I’ve studied it in the first year of my calculus course, together with the Riemann integral and McShane version of the Lebesque integral. Nice experience … though I didn’t get an idea what is this enormous power good for.

By: Walt

Walt — Fri, 24 Jun 2005 17:20:01 +0000

I mean the differential form version with the weakest possible conditions on the form and the boundary.

By: michael

michael — Fri, 24 Jun 2005 09:11:29 +0000

Wait. You mean instead of the differential form version??

By: Walt

Walt — Fri, 24 Jun 2005 08:32:39 +0000

I think this is a case where a concept has two different generalizations and both are interesting.

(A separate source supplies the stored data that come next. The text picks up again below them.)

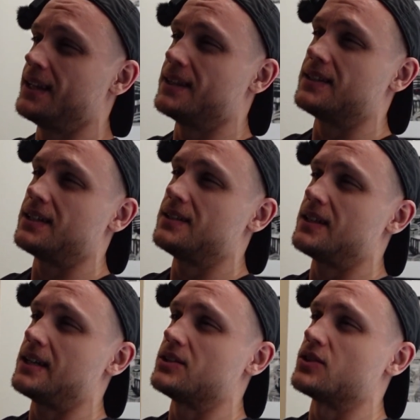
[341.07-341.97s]
This is
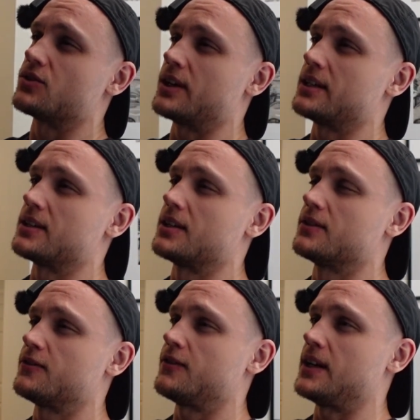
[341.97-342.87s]
a strength
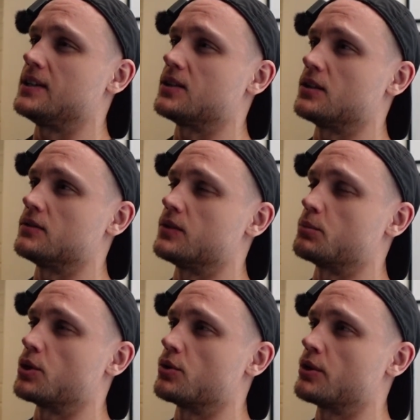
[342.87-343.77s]
phase of the
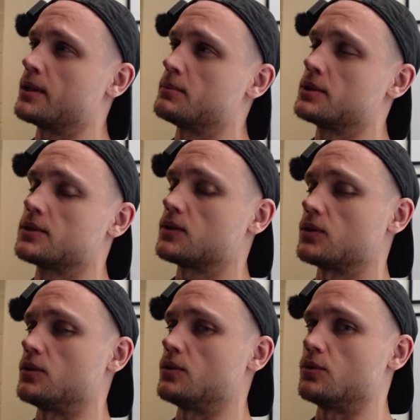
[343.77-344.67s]
program,
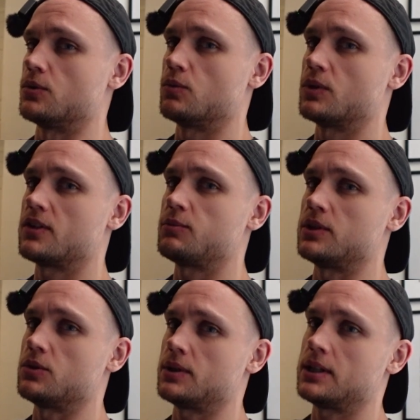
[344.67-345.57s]
so what I've been
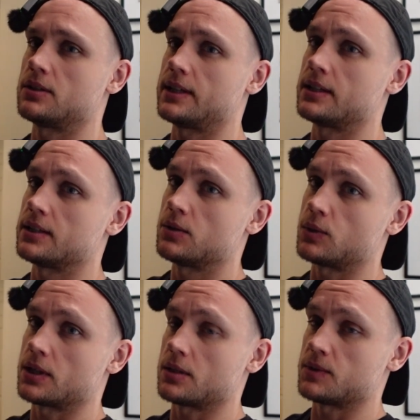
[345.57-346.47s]
doing here lately
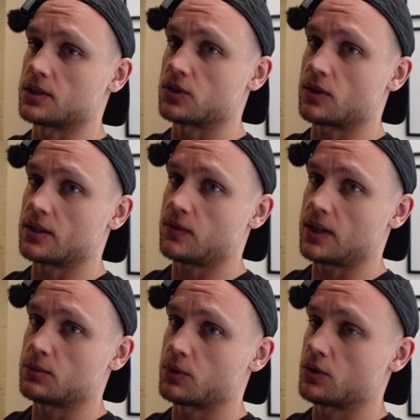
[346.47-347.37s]
when it comes to strength
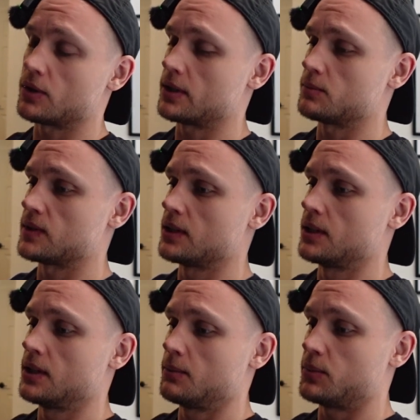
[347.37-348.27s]
phase programs,
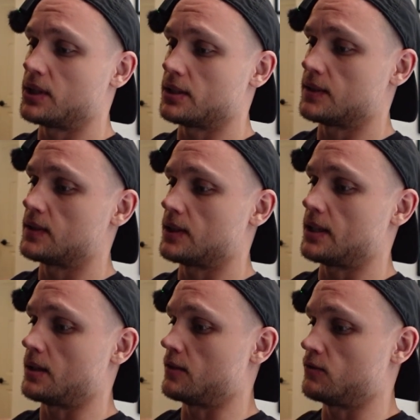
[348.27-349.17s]
because
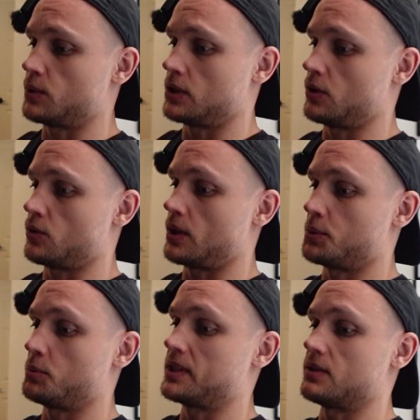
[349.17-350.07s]
I've been,
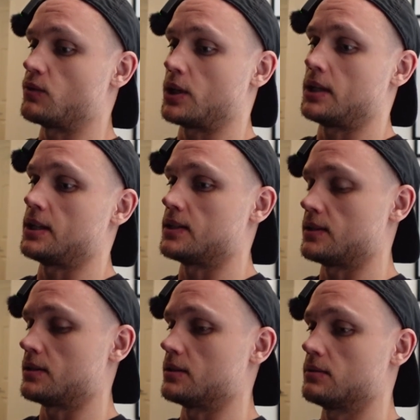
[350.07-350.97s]
implementing running
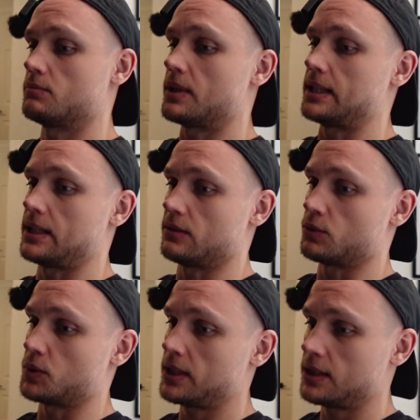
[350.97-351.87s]
into my daily
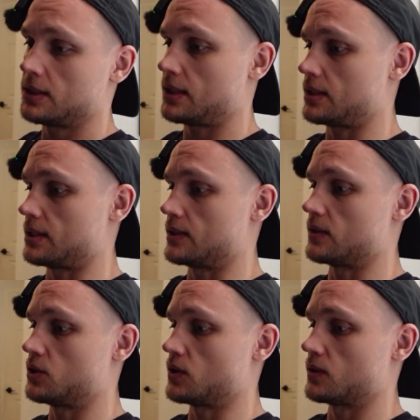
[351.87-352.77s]
routine,
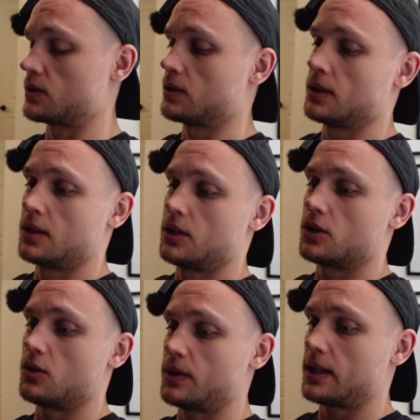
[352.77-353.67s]
is just
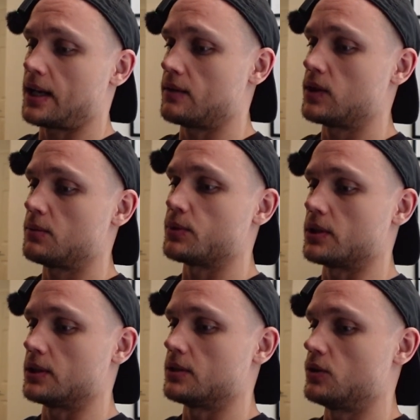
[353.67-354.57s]
going heavy
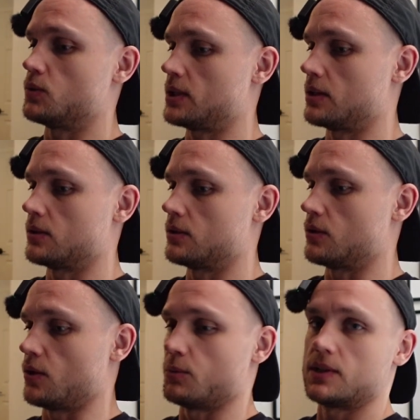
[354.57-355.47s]
but using
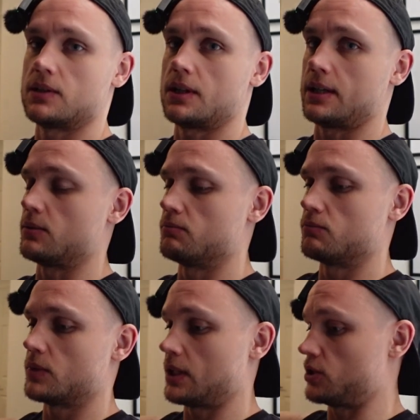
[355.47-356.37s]
no, like
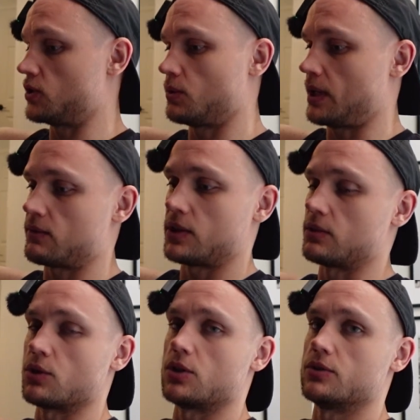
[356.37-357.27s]
just doing everything
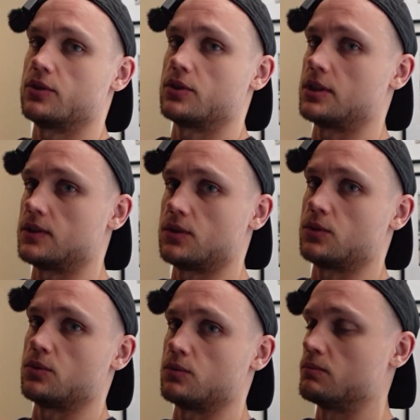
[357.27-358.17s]
raw. There is
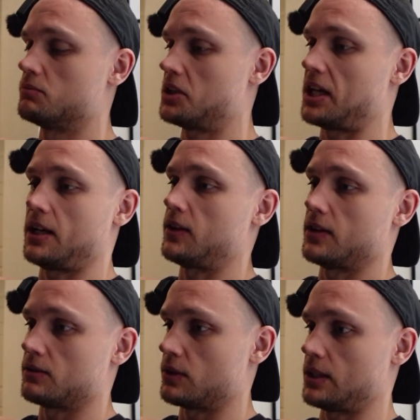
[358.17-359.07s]
no
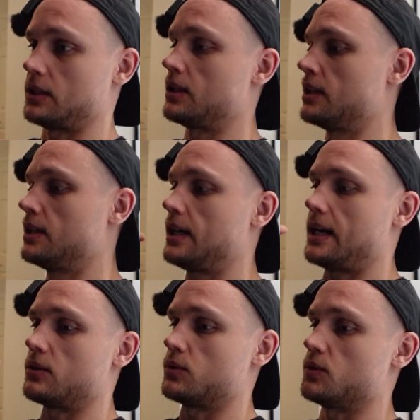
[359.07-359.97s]
anything, right? I
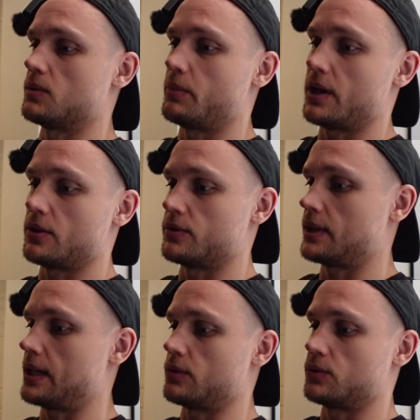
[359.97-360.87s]
don't use a belt,
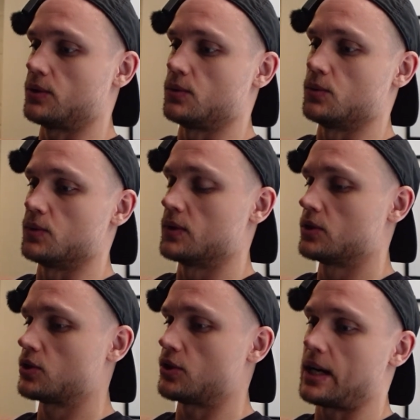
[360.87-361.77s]
I don't use
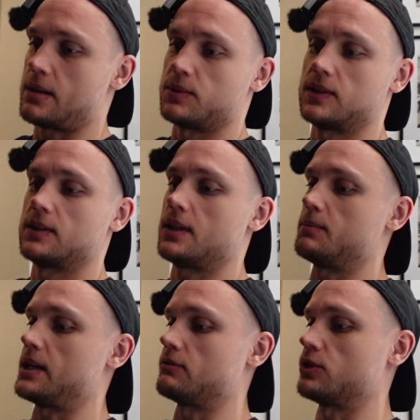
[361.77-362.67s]
straps, I'm
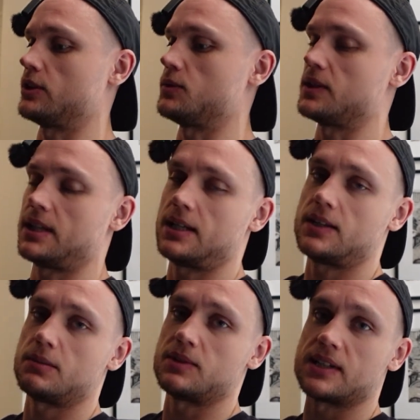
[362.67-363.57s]
not really using
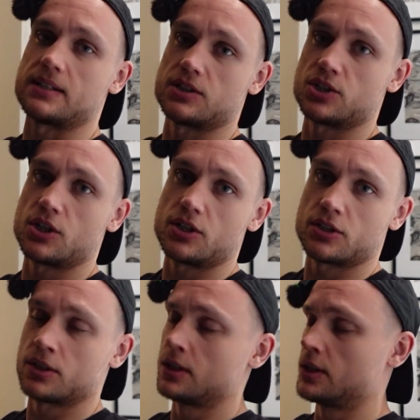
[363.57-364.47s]
anything besides chalk.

The Lebesgue integral can be defined for arbitrary sets, and allows you to define normed vector spaces. The gauge integral is restricted to the real line, but it allows you to compute oscillatory integrals, and satisfies the strongest possible analogue of the Fundamental Theorem of Calculus: the gauge integral of f’ is always defined, and equals f. I suspect that the proper setting for something like Stokes’ theorem is a higher-dimensional analogue of the gauge integral.

By: michael

michael — Thu, 23 Jun 2005 20:59:25 +0000

I read this and said to myself “That sounds like the Kurzweil-Henstock Integral”, and sho ’nuff. I asked Folland once why we were taught Lebesgue instead, and his reply was “It doesn’t generalize to other spaces” which I guess means “i.e. you will eventually have to learn Lebesgue anyway”